Não obstante o desconhecimento e o consequente desinteresse comum das massas (e até da burguesia menos informada) pela música clássica em geral, é a música contemporânea que não encontra muito lugar para ser ouvida, pois até os espectadores habituais de salas de concerto torcem o nariz para ela.

Entretanto, há de tudo para todos os momentos e sabores dentro desta categoria. São dezenas de tendências que compõe a música contemporânea, e há um descolamento do que se produziu no século XX do que se está produzindo desde a década de 60 do século passado até hoje, de teor mais clássico e tonal.

Mesmo assim, é interessante tratar da música contemporânea como um todo, pois independentemente da variedade e impossibilidade de colocar tudo que se fez e se faz agora - do século XX para os nossos dias - em uma mesma classificação, este grupo tem em comum o fato de que não conquistou ainda um lugar melhor nas prateleiras de casa ou nas memórias de nossos tocadores.

A música contemporânea é muito ampla e é um rico material para se discutir. E mais importante, conhecer. Assim, eu trocaria as palavras "crise" e "impasse" por "multiplicidade" e "desconhecimento".
Mas esse "desconhecimento" é relativo. Quem se houve nas trilhas sonoras dos filmes mais fundamentais de nosso tempo?

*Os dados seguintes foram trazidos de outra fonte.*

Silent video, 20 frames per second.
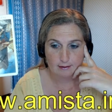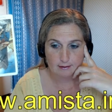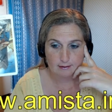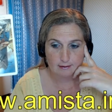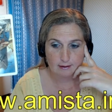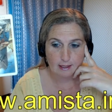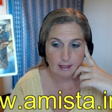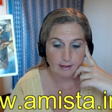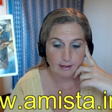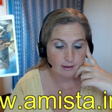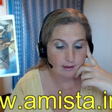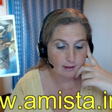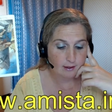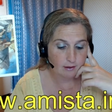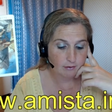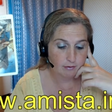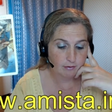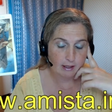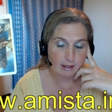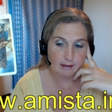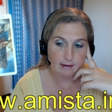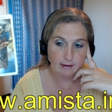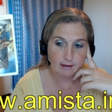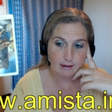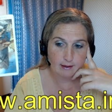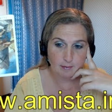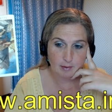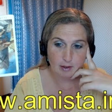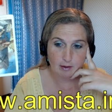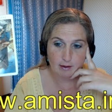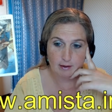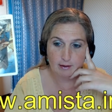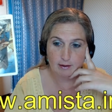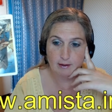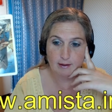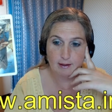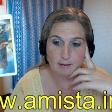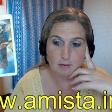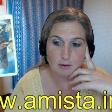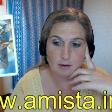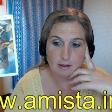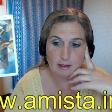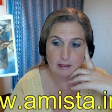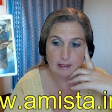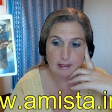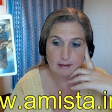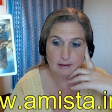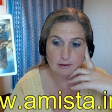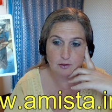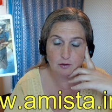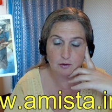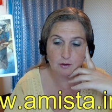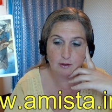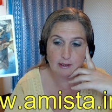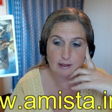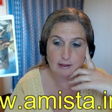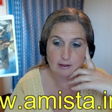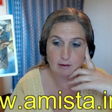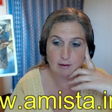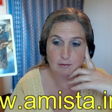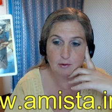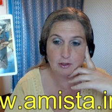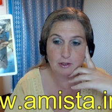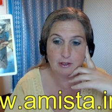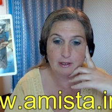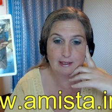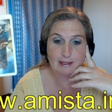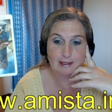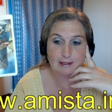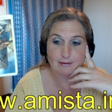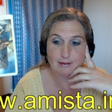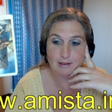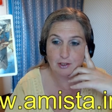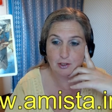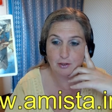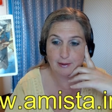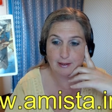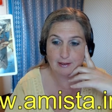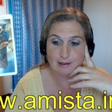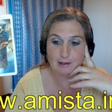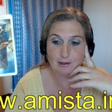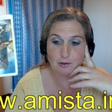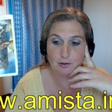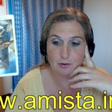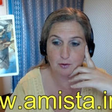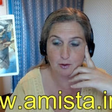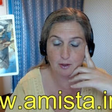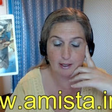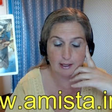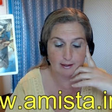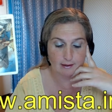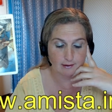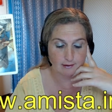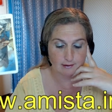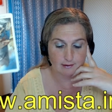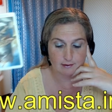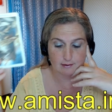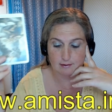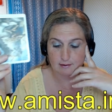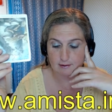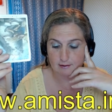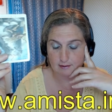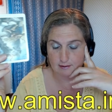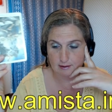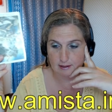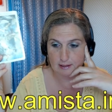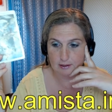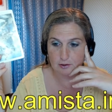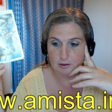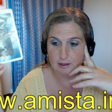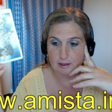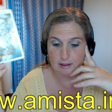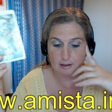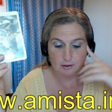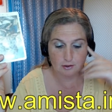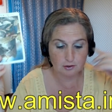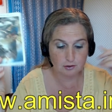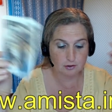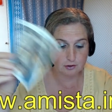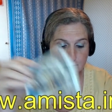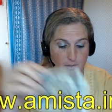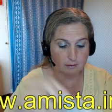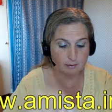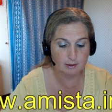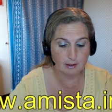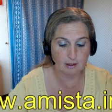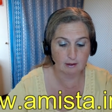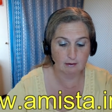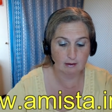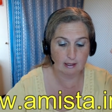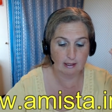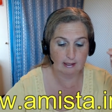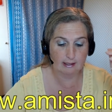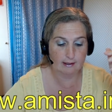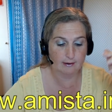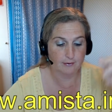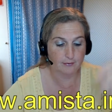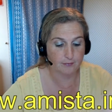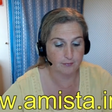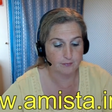I think you've got a theme here. I think I'm looking at a story, so I'm just going to give it to you as a story. Actually, let's just start with that right now.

Philip Glass ("Koyaanisqatsi" de Godfrey Reggio, "Mishima: A Life in Four Chapters" de Paul Schrader, "The Truman Show" de Peter Weir, "The Hours" de Stephen Daldry e em mais incontáveis obras), Krzysztof Penderecki ("The Shinning" de Stanley Kubrick, "The Exorcist" de William Friedkin), György Ligeti ("2001: A Space Odyssey", também Kubrick), Arvo Pärt ("Les Amants du Pont-Neuf" de Léos Carax, "Heaven" de Tom Tykwer) estão presentes.

Até John Williams, autor das trilhas de "Star Wars" e "Super Man" e quase toda a filmografia de George Lucas e Steven Spielberg, é um bom exemplo de como a música contemporânea está muito presente. Este compositor também tem incontáveis obras que não foram realizadas para o cinema. Muito boas por sinal. Embora sejam obras mais "difíceis", são indissociáveis de seus outros trabalhos mais comerciais. E refletem a multiplicidade da arte contemporânea.